# My leaves are dry and droopy?



## Sweet Sativa (Sep 8, 2009)

So, I moved my plant inside a few weeks ago because it was pretty chilly out and raining every other day. Well in just the past week or so her leaves started getting kinda papery feeling and they are really droopy. She is still growing fine and I water her every other day but I don't know what I'm doing wrong.
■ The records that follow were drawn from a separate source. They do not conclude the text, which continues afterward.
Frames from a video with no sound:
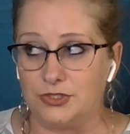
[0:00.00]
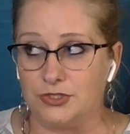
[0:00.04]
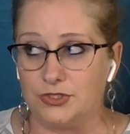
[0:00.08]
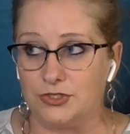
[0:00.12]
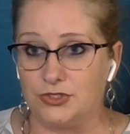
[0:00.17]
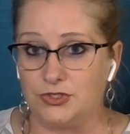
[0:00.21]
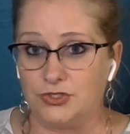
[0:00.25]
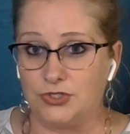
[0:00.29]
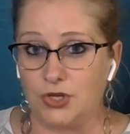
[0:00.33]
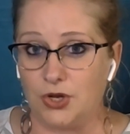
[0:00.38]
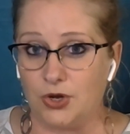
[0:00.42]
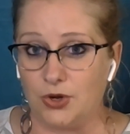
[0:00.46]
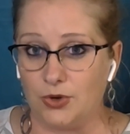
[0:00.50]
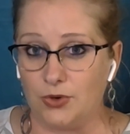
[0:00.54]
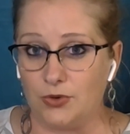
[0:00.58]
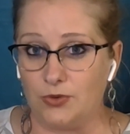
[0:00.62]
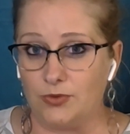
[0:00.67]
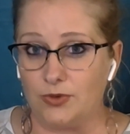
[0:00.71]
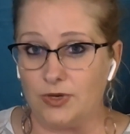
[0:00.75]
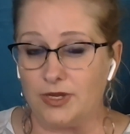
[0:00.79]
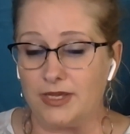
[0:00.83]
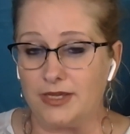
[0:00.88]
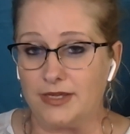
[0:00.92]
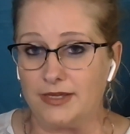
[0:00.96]

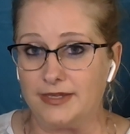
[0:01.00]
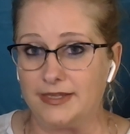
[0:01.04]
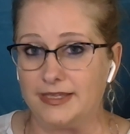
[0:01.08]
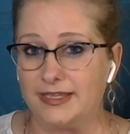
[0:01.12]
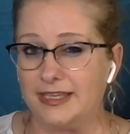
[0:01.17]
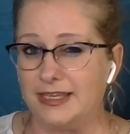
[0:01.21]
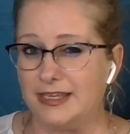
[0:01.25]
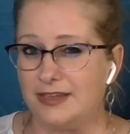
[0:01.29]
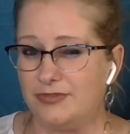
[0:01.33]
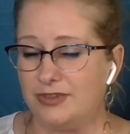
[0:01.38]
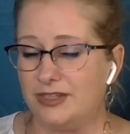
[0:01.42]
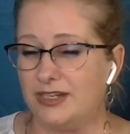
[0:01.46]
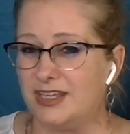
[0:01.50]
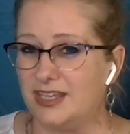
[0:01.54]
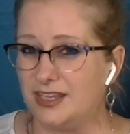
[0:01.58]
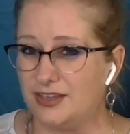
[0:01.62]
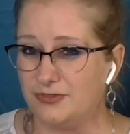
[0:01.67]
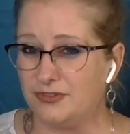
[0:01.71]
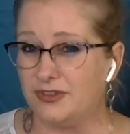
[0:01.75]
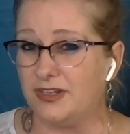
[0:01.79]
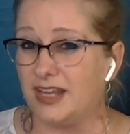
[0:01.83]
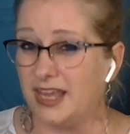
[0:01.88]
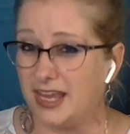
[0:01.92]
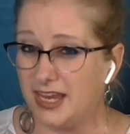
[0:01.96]
So even
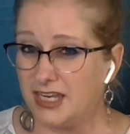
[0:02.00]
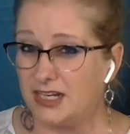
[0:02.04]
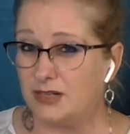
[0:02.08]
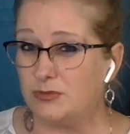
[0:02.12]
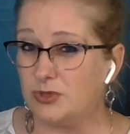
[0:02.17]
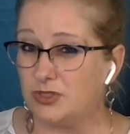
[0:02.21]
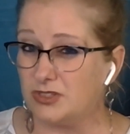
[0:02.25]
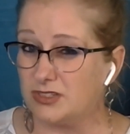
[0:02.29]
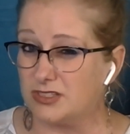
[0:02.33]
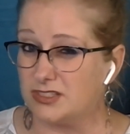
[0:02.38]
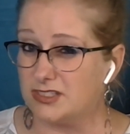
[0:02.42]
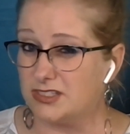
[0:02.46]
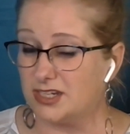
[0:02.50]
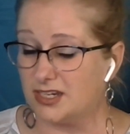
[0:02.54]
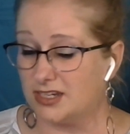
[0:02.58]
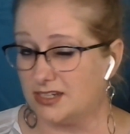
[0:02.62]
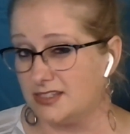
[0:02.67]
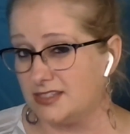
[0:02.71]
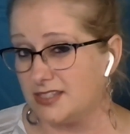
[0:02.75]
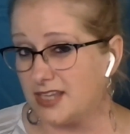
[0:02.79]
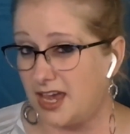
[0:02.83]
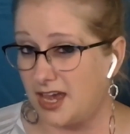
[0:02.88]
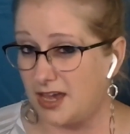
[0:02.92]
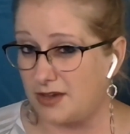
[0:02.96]
if an animal
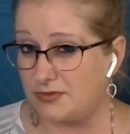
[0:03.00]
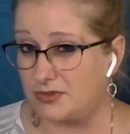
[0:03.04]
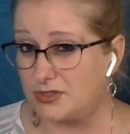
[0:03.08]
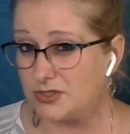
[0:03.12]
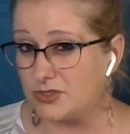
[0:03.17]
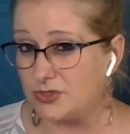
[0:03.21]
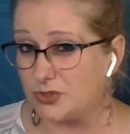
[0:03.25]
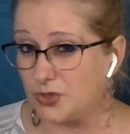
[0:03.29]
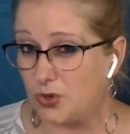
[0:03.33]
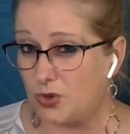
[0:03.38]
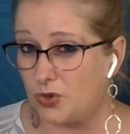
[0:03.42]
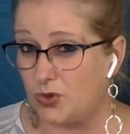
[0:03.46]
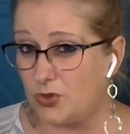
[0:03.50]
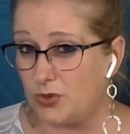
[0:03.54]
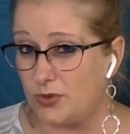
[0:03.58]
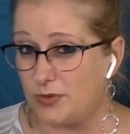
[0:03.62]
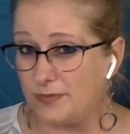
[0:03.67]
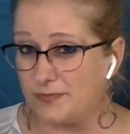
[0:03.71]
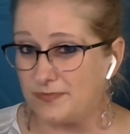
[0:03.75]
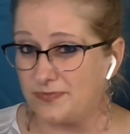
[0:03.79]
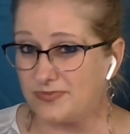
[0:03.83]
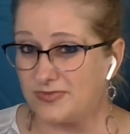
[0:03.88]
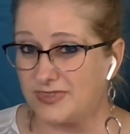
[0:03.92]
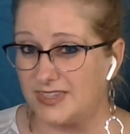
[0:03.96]
does have a soul,
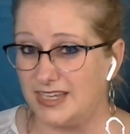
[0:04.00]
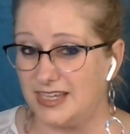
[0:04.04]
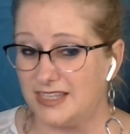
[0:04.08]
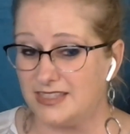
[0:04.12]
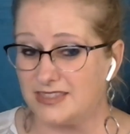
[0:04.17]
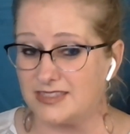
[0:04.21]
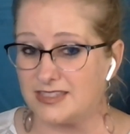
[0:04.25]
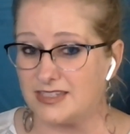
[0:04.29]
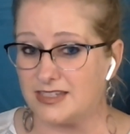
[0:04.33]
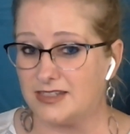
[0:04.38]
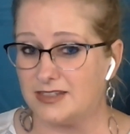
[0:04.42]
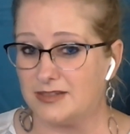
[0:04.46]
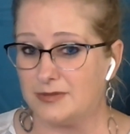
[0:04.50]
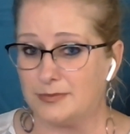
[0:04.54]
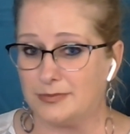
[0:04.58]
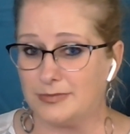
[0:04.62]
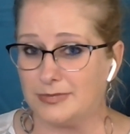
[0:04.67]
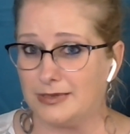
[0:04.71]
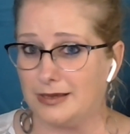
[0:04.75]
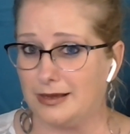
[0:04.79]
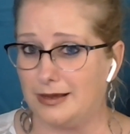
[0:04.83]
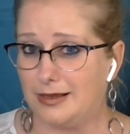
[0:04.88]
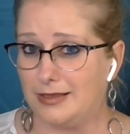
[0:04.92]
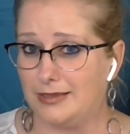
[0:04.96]
it's a
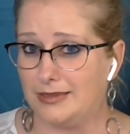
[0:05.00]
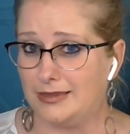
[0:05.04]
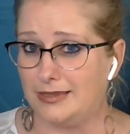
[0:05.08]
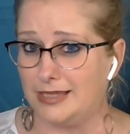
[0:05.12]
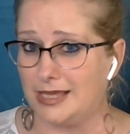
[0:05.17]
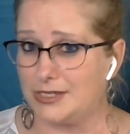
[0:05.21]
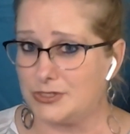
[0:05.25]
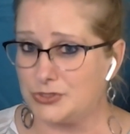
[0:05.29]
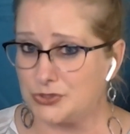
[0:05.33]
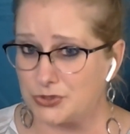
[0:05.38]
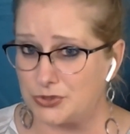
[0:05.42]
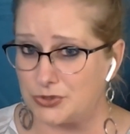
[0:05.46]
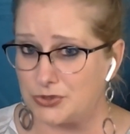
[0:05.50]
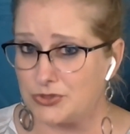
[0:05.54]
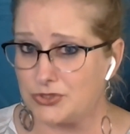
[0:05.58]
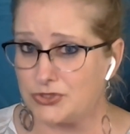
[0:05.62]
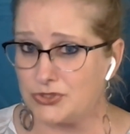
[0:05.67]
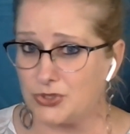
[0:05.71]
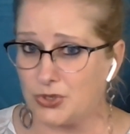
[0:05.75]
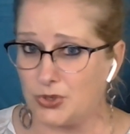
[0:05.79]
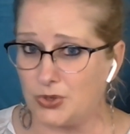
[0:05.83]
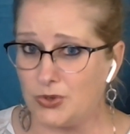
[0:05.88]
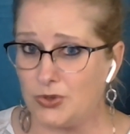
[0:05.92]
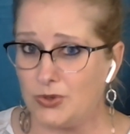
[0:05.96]
lesser
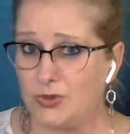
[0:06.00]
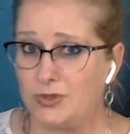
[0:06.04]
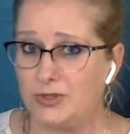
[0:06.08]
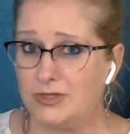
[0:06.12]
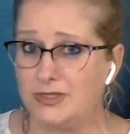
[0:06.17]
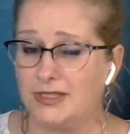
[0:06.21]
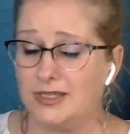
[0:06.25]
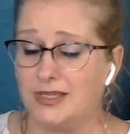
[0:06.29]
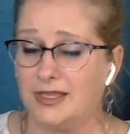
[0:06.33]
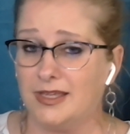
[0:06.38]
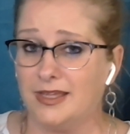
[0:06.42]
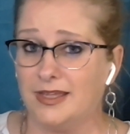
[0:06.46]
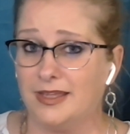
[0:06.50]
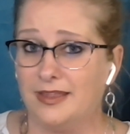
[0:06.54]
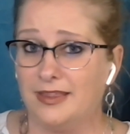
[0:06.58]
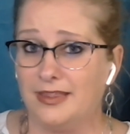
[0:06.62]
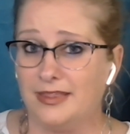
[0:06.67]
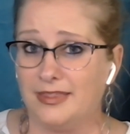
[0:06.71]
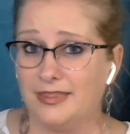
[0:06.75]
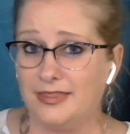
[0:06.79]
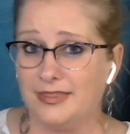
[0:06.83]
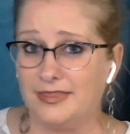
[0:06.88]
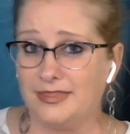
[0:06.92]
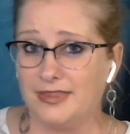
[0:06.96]
soul
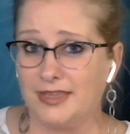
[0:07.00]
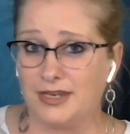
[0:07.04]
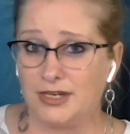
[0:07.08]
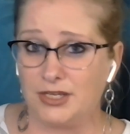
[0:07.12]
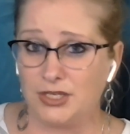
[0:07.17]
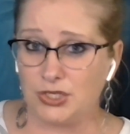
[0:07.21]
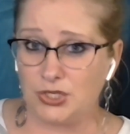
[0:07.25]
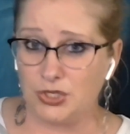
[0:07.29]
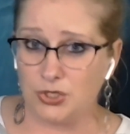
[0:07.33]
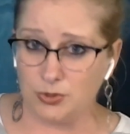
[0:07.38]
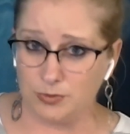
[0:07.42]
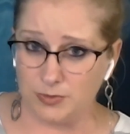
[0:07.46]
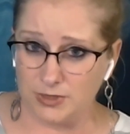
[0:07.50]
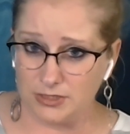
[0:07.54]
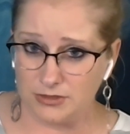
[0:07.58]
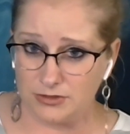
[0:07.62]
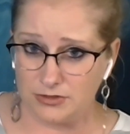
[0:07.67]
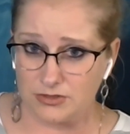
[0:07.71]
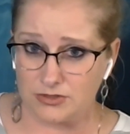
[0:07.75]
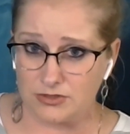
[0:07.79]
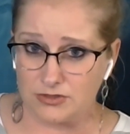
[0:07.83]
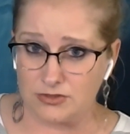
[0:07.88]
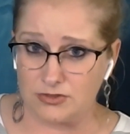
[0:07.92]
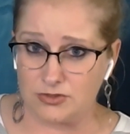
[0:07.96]
than a
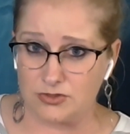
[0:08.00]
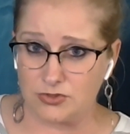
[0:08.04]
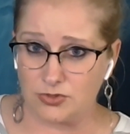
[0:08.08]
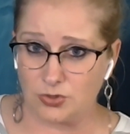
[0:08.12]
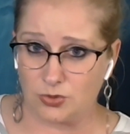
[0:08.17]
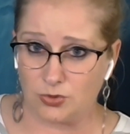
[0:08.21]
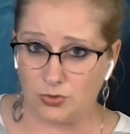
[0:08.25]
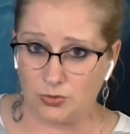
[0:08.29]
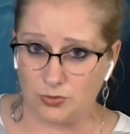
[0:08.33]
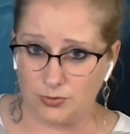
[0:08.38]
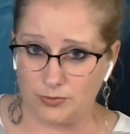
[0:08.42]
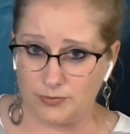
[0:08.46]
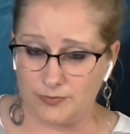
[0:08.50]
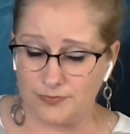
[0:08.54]
human's soul,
If you know why this is happening can you please send me some help.


----------



## Alistair (Sep 8, 2009)

We have no pictures to look at, but watering them every other day might be the problem.  Perhaps you're over-watering them?


----------



## 2Dog (Sep 8, 2009)

My leaves are dry and droopy? 

some days we all fell like that....j/k

what kind of light are they getting?


----------



## Afghan#1 (Sep 8, 2009)

Sounds like over watering.  Youve got to gauge when your plants need to be watered.  Pinch the the top layer of your soil and if its damp you dont need to water them.  Wait for the soil to become dry and flaky. 
When youre plants need water they become droopy as well but once you water them they will spring right back up.  Remember less water can be better than more if youre not sure.


----------



## Sweet Sativa (Sep 9, 2009)

Yeah after I moved the plant a little a bunch of water sloshed out of the bottom. Thanks for the input.


----------



## 2Dog (Sep 9, 2009)

does the bottom of the pot  have holes drilled into it to allow the water and nutes to drain?


----------